== Segment start ==

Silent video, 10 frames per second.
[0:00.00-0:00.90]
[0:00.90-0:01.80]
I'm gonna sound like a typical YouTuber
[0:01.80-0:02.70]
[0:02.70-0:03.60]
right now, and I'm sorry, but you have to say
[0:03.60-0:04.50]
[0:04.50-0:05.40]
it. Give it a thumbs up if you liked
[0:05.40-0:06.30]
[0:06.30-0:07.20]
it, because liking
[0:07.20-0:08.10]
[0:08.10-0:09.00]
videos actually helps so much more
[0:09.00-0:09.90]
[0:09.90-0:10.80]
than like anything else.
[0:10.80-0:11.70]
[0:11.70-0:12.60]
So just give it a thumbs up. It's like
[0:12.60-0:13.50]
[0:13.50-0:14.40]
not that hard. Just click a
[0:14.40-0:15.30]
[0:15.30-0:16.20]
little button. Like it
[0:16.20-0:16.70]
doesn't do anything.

== Segment end ==
== Segment start ==

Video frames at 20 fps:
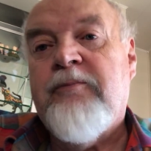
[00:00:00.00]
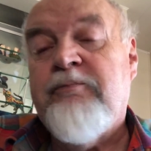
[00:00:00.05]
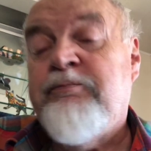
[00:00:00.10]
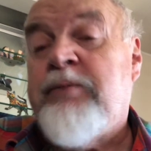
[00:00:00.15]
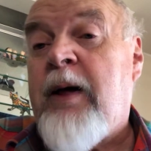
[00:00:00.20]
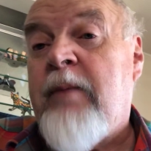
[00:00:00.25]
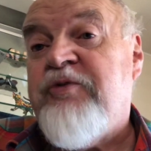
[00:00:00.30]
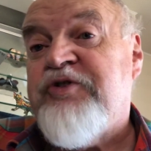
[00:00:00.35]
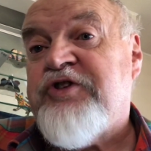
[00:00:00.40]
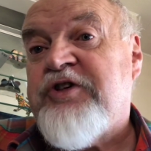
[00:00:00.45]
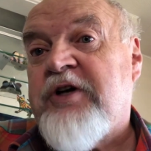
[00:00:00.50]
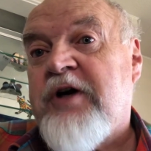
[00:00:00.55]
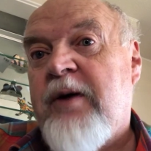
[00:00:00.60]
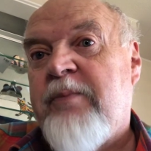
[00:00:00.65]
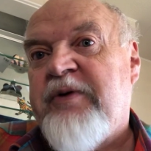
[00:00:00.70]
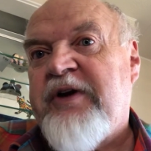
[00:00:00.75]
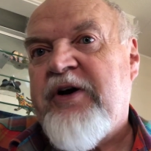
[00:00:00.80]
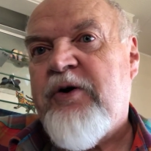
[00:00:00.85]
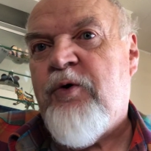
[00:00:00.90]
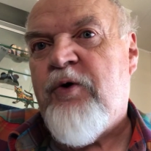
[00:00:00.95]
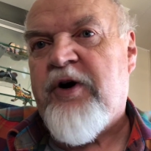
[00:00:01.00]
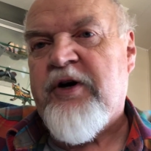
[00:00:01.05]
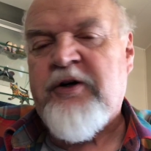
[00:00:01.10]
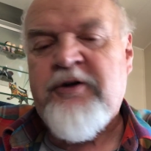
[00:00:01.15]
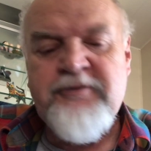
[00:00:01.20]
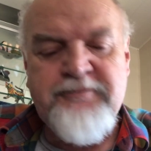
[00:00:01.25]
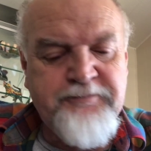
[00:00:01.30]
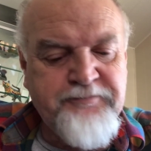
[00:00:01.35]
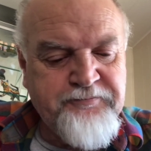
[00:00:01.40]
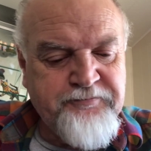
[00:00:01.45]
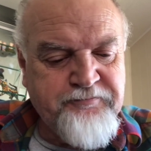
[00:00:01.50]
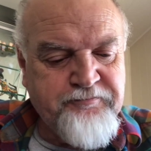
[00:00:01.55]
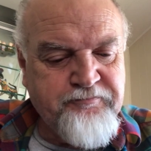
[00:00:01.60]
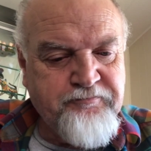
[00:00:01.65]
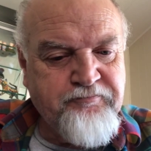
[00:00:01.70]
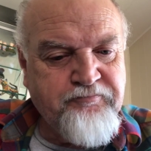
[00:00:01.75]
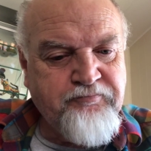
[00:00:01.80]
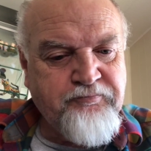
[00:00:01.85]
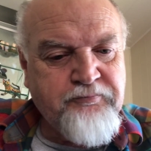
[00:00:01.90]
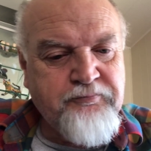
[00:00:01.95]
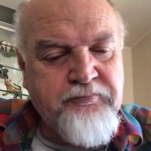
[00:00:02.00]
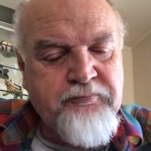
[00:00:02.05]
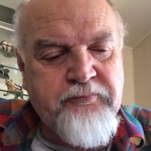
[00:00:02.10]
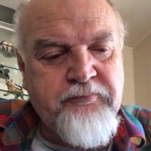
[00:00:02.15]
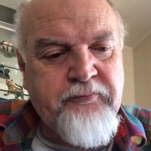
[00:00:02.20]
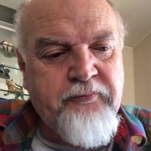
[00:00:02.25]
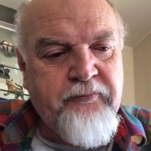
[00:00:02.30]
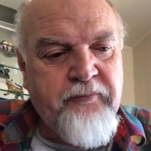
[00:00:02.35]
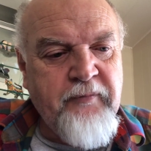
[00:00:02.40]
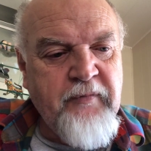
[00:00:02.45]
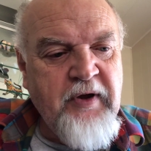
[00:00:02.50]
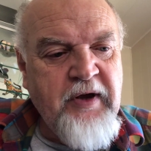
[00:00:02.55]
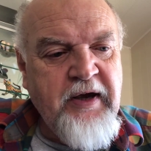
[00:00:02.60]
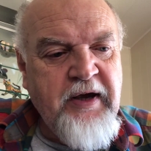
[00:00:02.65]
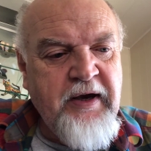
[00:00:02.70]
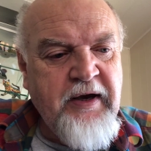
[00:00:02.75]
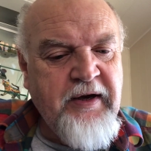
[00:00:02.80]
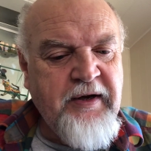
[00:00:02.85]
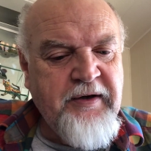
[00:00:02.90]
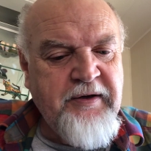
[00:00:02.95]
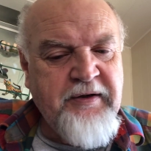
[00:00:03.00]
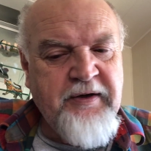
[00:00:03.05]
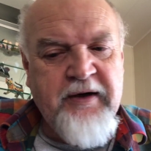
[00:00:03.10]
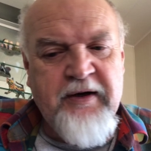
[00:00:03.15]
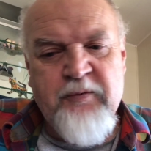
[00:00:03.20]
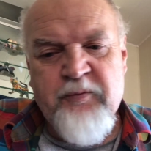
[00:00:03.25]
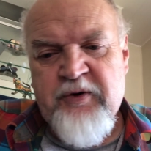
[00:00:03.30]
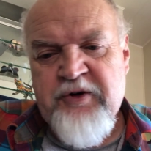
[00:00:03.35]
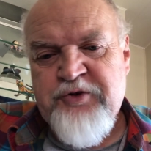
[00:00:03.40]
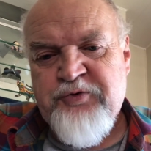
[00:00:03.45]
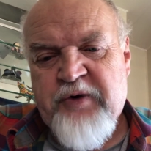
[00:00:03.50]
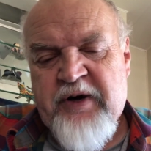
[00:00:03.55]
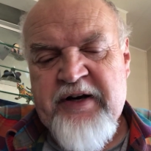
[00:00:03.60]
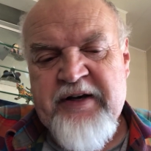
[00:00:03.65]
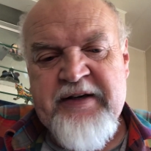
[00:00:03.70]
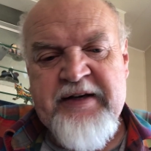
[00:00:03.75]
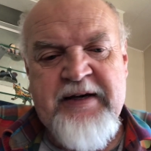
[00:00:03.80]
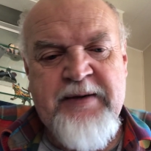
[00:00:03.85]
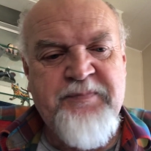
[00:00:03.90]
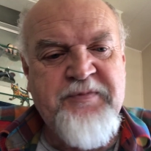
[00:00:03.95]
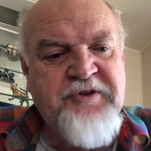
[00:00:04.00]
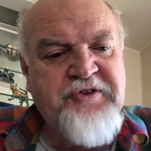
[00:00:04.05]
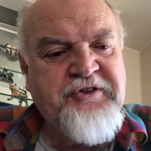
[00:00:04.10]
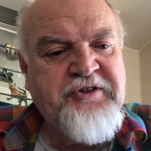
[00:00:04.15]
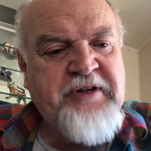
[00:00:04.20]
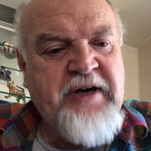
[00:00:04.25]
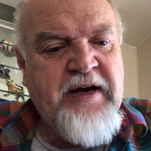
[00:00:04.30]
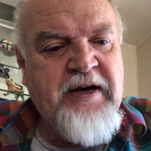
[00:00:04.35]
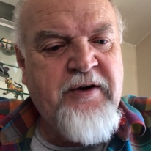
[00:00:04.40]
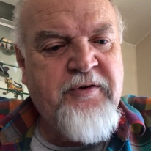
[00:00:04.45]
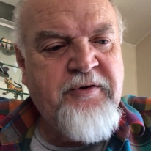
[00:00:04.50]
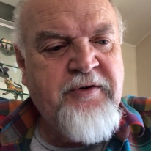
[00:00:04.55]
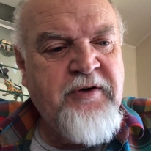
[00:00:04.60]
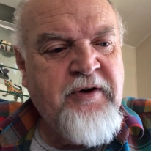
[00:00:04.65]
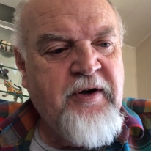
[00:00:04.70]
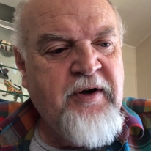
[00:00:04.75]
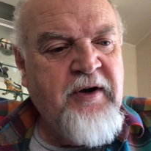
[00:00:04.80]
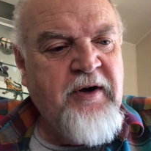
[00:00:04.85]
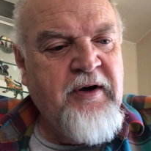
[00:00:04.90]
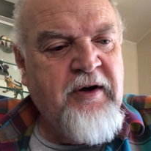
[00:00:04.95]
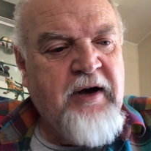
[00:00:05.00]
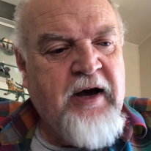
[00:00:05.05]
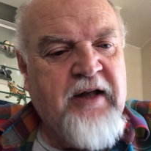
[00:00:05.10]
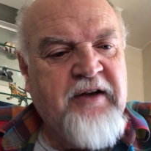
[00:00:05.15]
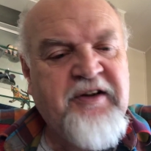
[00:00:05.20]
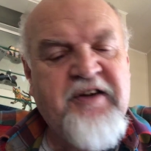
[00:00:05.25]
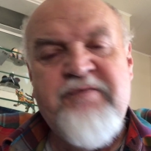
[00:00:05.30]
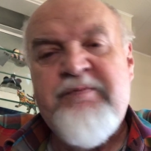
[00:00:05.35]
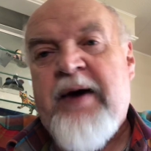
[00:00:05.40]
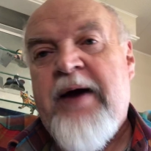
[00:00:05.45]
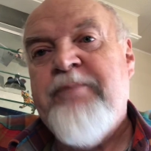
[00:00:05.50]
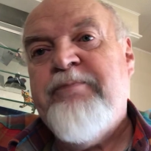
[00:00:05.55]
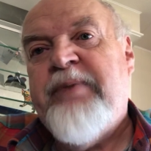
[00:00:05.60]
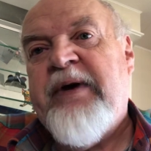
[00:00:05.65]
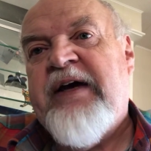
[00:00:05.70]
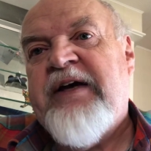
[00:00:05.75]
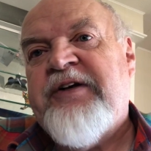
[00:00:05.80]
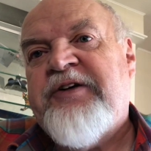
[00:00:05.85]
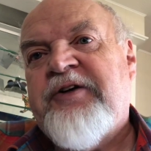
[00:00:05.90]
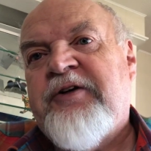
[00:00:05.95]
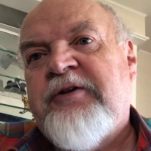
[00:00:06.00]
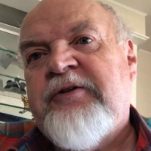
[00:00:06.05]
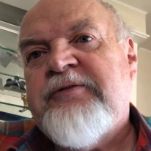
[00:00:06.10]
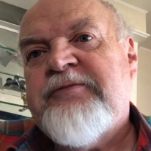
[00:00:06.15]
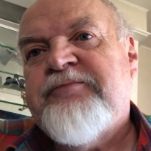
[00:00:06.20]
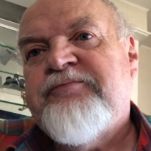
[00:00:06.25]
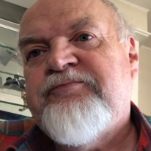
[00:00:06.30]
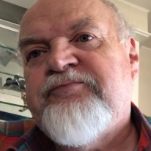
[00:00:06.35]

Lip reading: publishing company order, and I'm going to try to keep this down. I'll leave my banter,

== Segment end ==

Exercise prompt:
Using the material above, reproduce only the lines that run from the line with "[00:00:03.90]" up to and including the line with "[00:00:04.90]", exactly, with the pictures dropped.

Written solution:
[00:00:03.90]
[00:00:03.95]
[00:00:04.00]
[00:00:04.05]
[00:00:04.10]
[00:00:04.15]
[00:00:04.20]
[00:00:04.25]
[00:00:04.30]
[00:00:04.35]
[00:00:04.40]
[00:00:04.45]
[00:00:04.50]
[00:00:04.55]
[00:00:04.60]
[00:00:04.65]
[00:00:04.70]
[00:00:04.75]
[00:00:04.80]
[00:00:04.85]
[00:00:04.90]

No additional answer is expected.